Orange Day calls to stop violence against indigenous women and girls

Every 25th of the month is commemorated to draw attention to the elimination of violence against women and girls. In April, the theme for Orange Day is the elimination of violence against indigenous women and girls.

Date:

 Otilia Lux de Coti. Photo: UN Radio/Rocío Franco. | Tarcila Zea. Photo: UN Women/Ryan Brown.
Otilia Lux de Coti. Photo: UN Radio/Rocío Franco. | Tarcila Zea. Photo: UN Women/Ryan Brown.

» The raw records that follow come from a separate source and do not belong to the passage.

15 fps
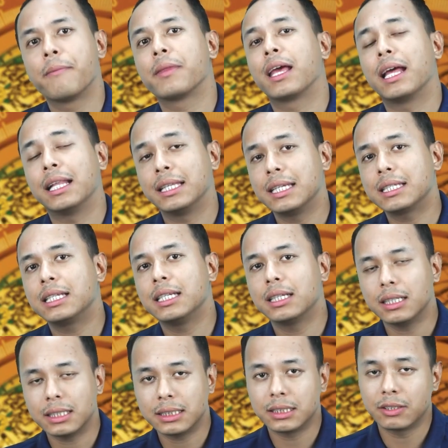And this layer
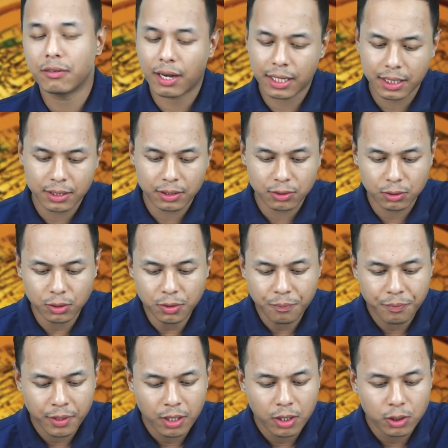is divided into
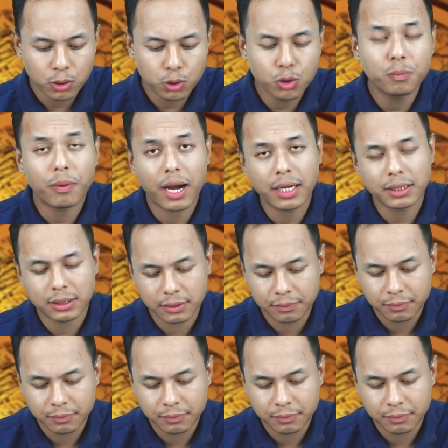2 parts.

This Orange Day, 25 April, is dedicated to eradicating violence against indigenous women and girls. This is a particularly complex challenge in Latin America and the Caribbean considering the many forms of violence they face: from daily discrimination to extreme forms of violence, such as the murder of the Honduran activist, feminist and indigenous leader Berta Cáceres in March 2016. To commemorate the day, two indigenous leaders and activists discuss the many forms of violence suffered by indigenous women and girls in the Latin America and the Caribbean region, and lay out the way forward to eradicate them.

"We prefer to speak of “violences”, in plural," said Tarcila Rivera Zea, a member of the Permanent Forum on Indigenous Issues of the United Nations and founder of the non-governmental organization CHIRAPAQ, Center of Indigenous Cultures of Peru."’Violences’ in plural speaks of the need and urgency to link the violence that indigenous women face with our individual and collective rights. In this plurality, discrimination and racism act as an umbrella that covers other forms of violence, which happen in the face of States and citizens that tend to invisibilize and ignore the indigenous peoples.”

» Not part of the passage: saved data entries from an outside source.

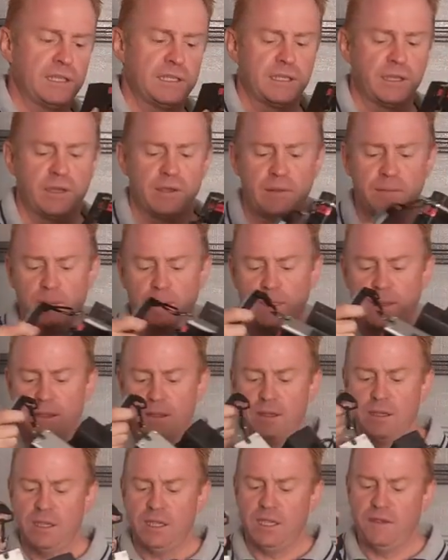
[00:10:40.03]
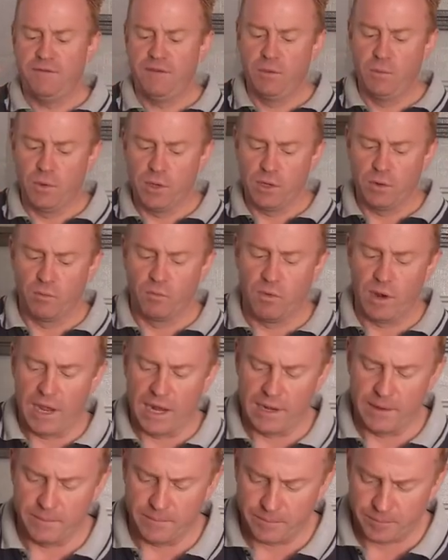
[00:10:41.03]
So if you wanna
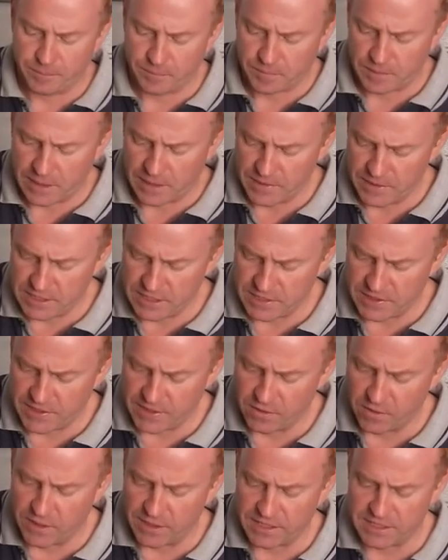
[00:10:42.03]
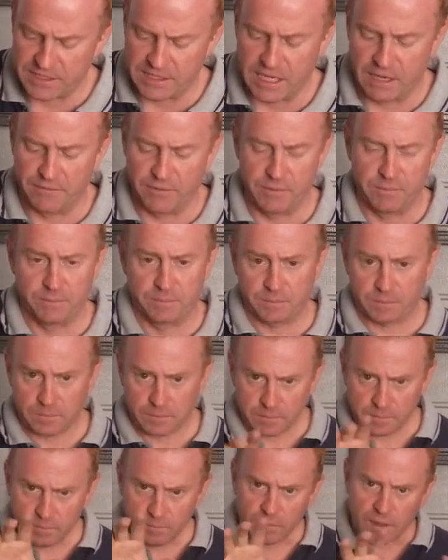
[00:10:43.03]
run, and this is the thing I discovered,
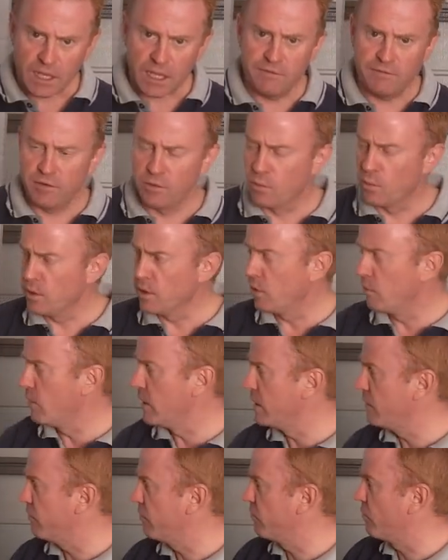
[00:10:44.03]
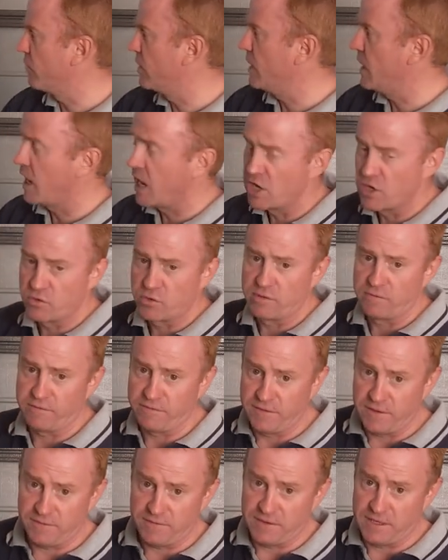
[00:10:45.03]
if you wanna run a
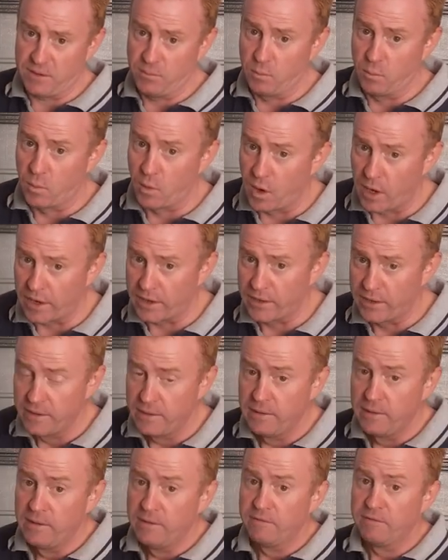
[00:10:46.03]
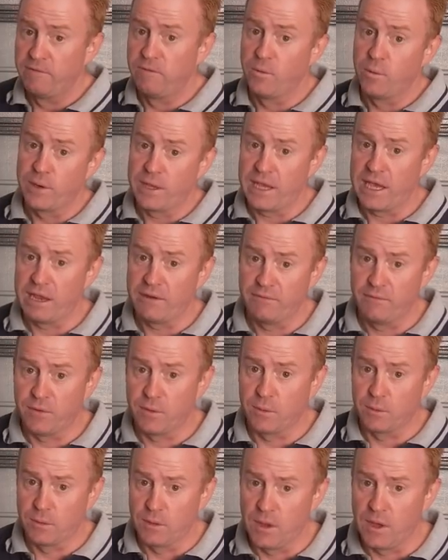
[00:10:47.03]
350 watt, 48
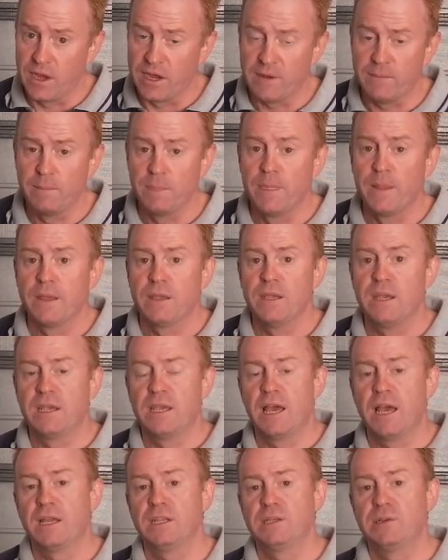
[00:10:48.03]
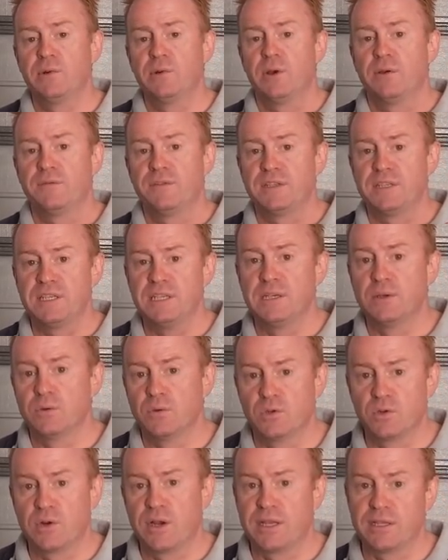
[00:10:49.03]
volt light, you can't do it off a
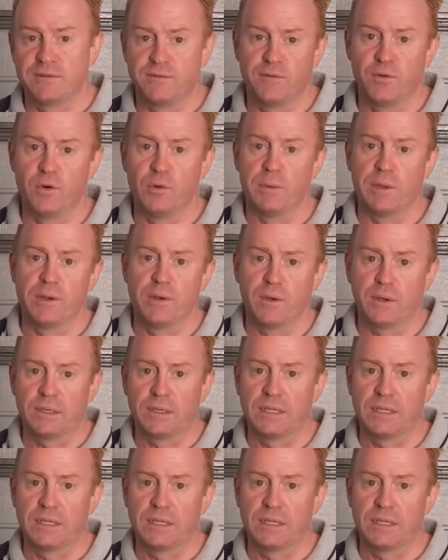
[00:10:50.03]
single transformer, not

For Otilia Lux de Coti, a renowned Mayan leader and activist in Guatamala, and Executive Director of the International Forum of Indigenous Women Tania Pariona Tarqui, a Quechan Peruvian Congresswoman and member of the Continental Network of Indigenous Women of the Americas, one of the main issues is institutional violence against indigenous women and girls, since this holds back their full development and empowerment.

"Violence, discrimination and racism are scourges that prevent the full development of indigenous women and girls," said Lux de Coti, "institutional violence is particularly evident when we consider that the rule of law is not equal for all citizens".

Orange Day is commemorated  on the 25 of every month in the framework of the UN Secretary General’s Campaign "UNiTE to End Violence against Women".